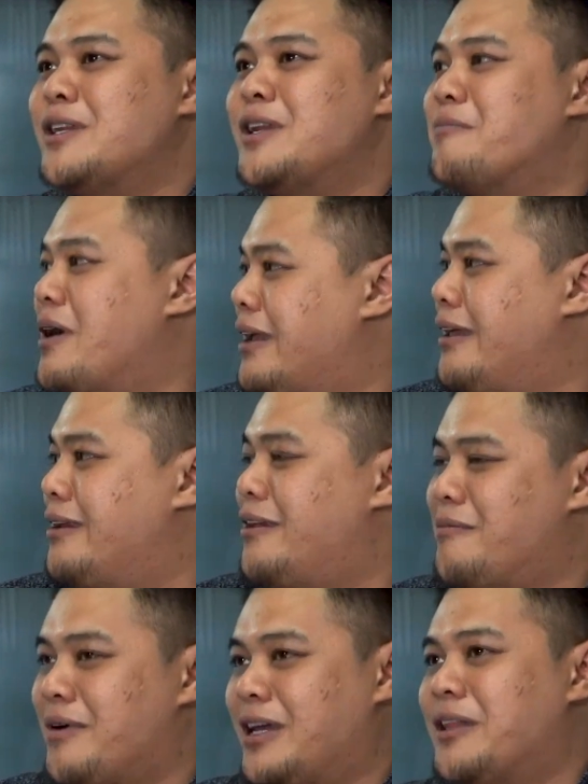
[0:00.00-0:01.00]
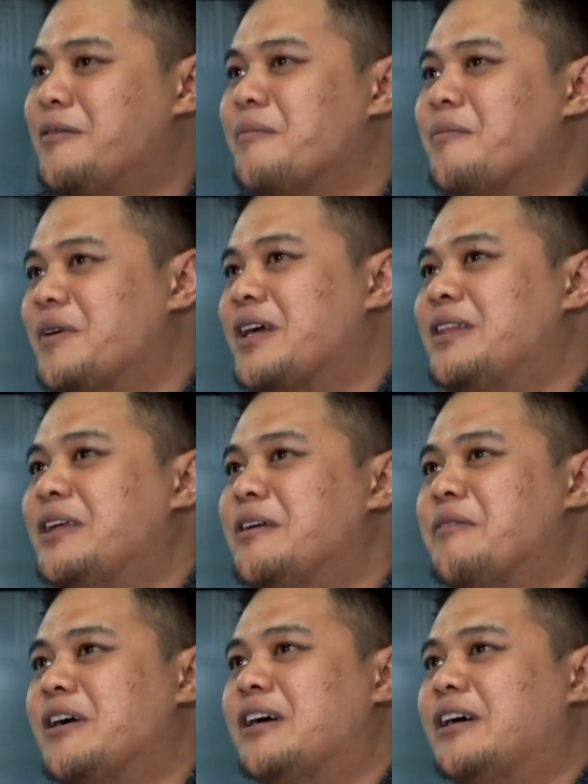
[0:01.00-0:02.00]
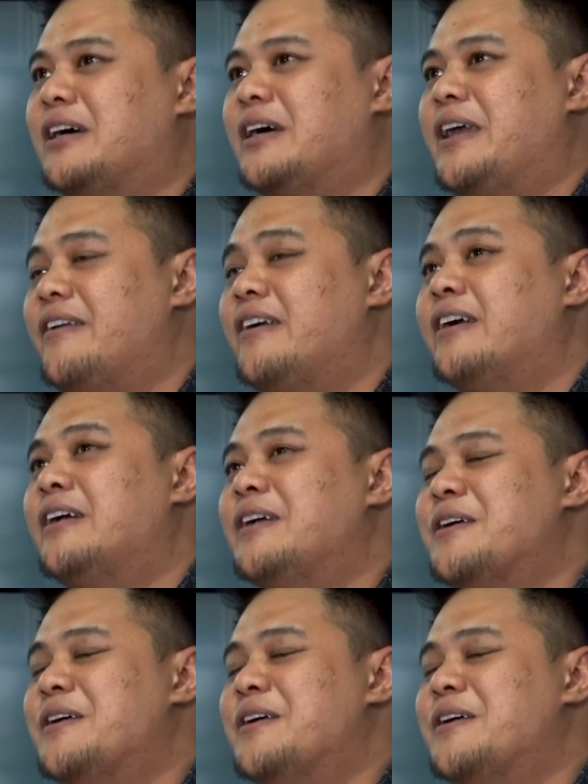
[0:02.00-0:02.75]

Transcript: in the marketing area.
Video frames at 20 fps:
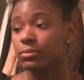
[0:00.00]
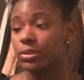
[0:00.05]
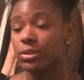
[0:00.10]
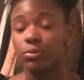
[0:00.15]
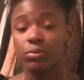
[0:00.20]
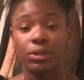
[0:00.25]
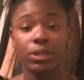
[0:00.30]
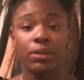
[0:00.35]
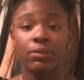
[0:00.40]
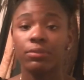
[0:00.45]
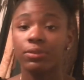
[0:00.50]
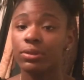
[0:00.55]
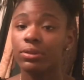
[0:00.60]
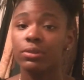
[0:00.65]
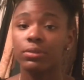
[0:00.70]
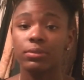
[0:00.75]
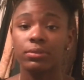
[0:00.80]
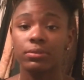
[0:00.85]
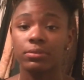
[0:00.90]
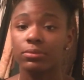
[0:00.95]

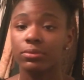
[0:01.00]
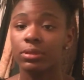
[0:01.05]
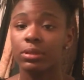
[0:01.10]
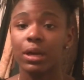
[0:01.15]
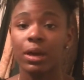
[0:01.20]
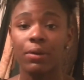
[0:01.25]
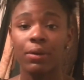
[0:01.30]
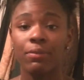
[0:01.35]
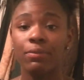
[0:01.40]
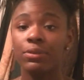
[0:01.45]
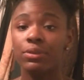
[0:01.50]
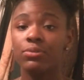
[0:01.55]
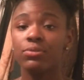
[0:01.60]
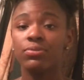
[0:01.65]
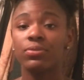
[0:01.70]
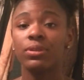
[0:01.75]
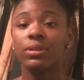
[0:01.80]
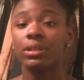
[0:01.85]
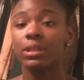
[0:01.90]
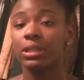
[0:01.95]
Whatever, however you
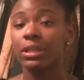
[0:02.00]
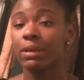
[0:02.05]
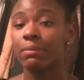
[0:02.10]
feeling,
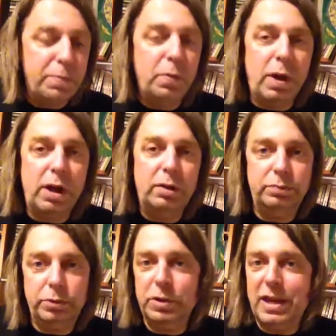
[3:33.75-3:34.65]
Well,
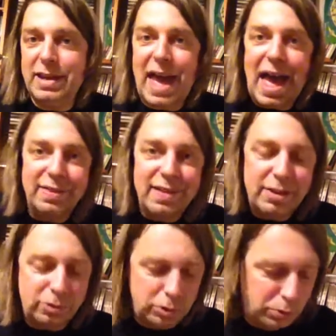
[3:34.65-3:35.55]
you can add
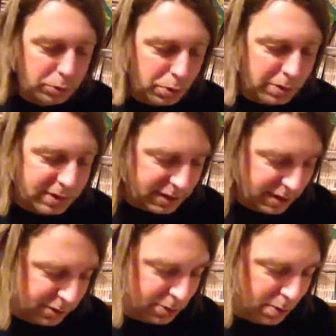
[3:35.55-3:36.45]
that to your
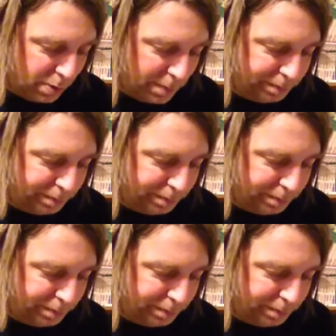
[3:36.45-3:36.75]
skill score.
┄┄┄┄┄┄┄┄┄┄
- _Work instruction_:
Repeat each entry exactly as it appears; skip any picture.

- _The completed task_:
[0:00.00-0:01.00]
[0:01.00-0:02.00]
[0:02.00-0:02.75]

Transcript: in the marketing area.
Video frames at 20 fps:
[0:00.00]
[0:00.05]
[0:00.10]
[0:00.15]
[0:00.20]
[0:00.25]
[0:00.30]
[0:00.35]
[0:00.40]
[0:00.45]
[0:00.50]
[0:00.55]
[0:00.60]
[0:00.65]
[0:00.70]
[0:00.75]
[0:00.80]
[0:00.85]
[0:00.90]
[0:00.95]

[0:01.00]
[0:01.05]
[0:01.10]
[0:01.15]
[0:01.20]
[0:01.25]
[0:01.30]
[0:01.35]
[0:01.40]
[0:01.45]
[0:01.50]
[0:01.55]
[0:01.60]
[0:01.65]
[0:01.70]
[0:01.75]
[0:01.80]
[0:01.85]
[0:01.90]
[0:01.95]
Whatever, however you
[0:02.00]
[0:02.05]
[0:02.10]
feeling,
[3:33.75-3:34.65]
Well,
[3:34.65-3:35.55]
you can add
[3:35.55-3:36.45]
that to your
[3:36.45-3:36.75]
skill score.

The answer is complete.